= EXERCISE OBJECTIVE =
Please restate each line of the data below exactly. Omit all images.
# # #
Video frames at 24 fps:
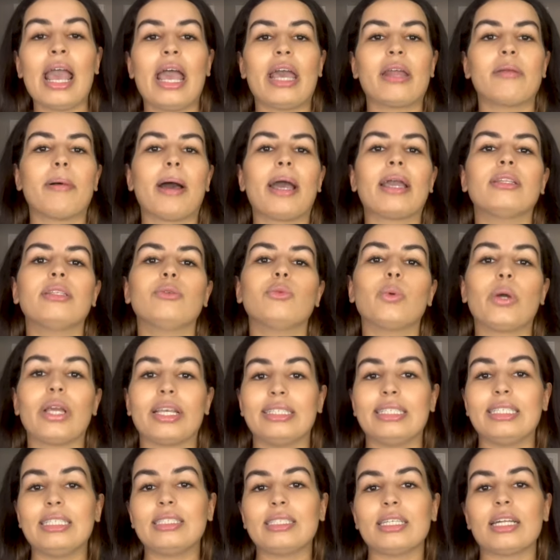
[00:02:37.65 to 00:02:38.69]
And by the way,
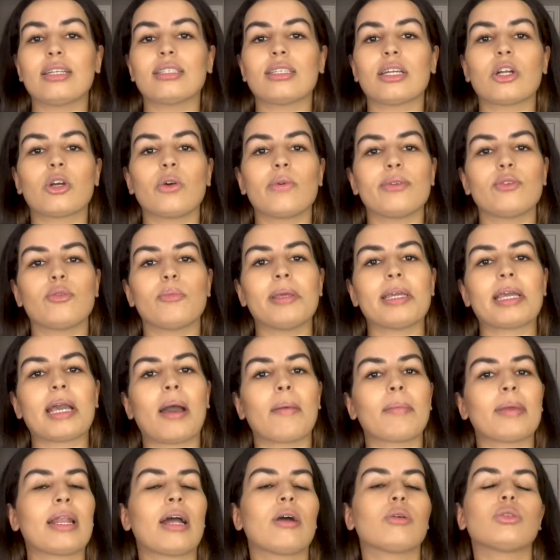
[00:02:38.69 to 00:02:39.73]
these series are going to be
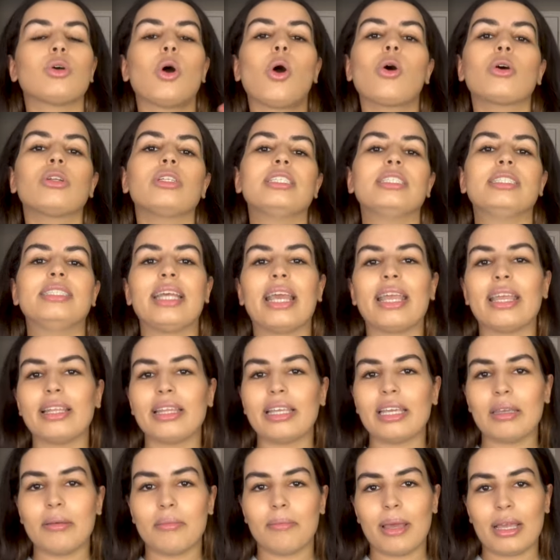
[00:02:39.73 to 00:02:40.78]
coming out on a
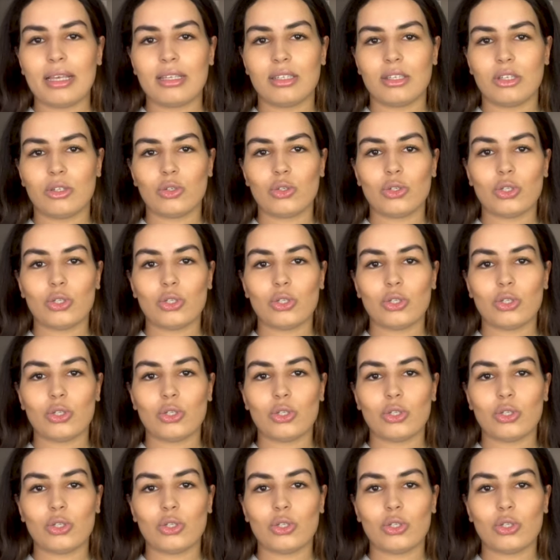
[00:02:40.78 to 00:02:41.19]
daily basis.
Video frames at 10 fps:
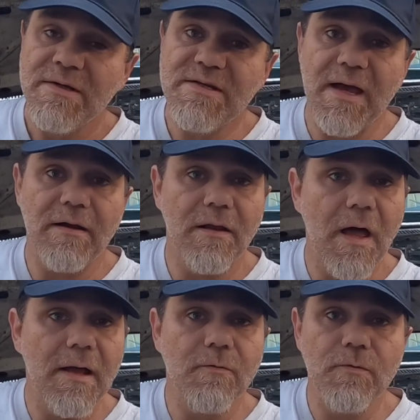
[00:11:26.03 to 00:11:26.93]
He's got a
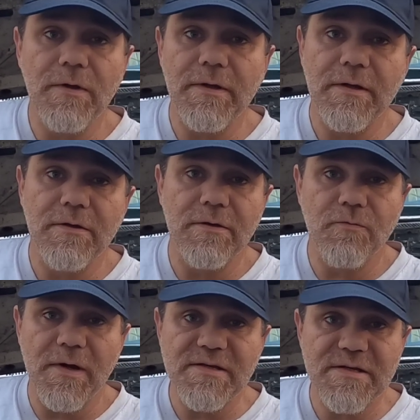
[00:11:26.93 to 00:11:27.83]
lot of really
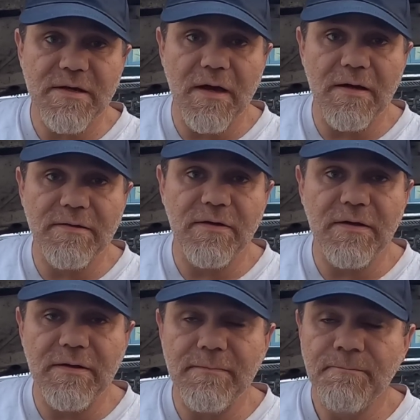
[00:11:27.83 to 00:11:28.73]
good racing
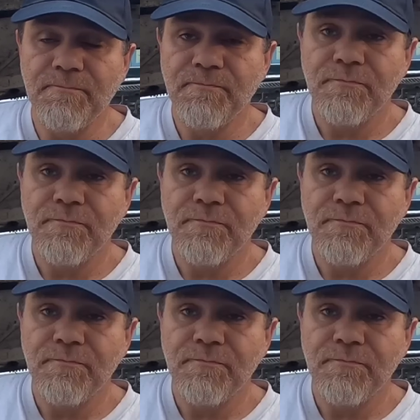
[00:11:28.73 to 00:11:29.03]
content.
# # #
= ANSWER AREA =
Video frames at 24 fps:
[00:02:37.65 to 00:02:38.69]
And by the way,
[00:02:38.69 to 00:02:39.73]
these series are going to be
[00:02:39.73 to 00:02:40.78]
coming out on a
[00:02:40.78 to 00:02:41.19]
daily basis.
Video frames at 10 fps:
[00:11:26.03 to 00:11:26.93]
He's got a
[00:11:26.93 to 00:11:27.83]
lot of really
[00:11:27.83 to 00:11:28.73]
good racing
[00:11:28.73 to 00:11:29.03]
content.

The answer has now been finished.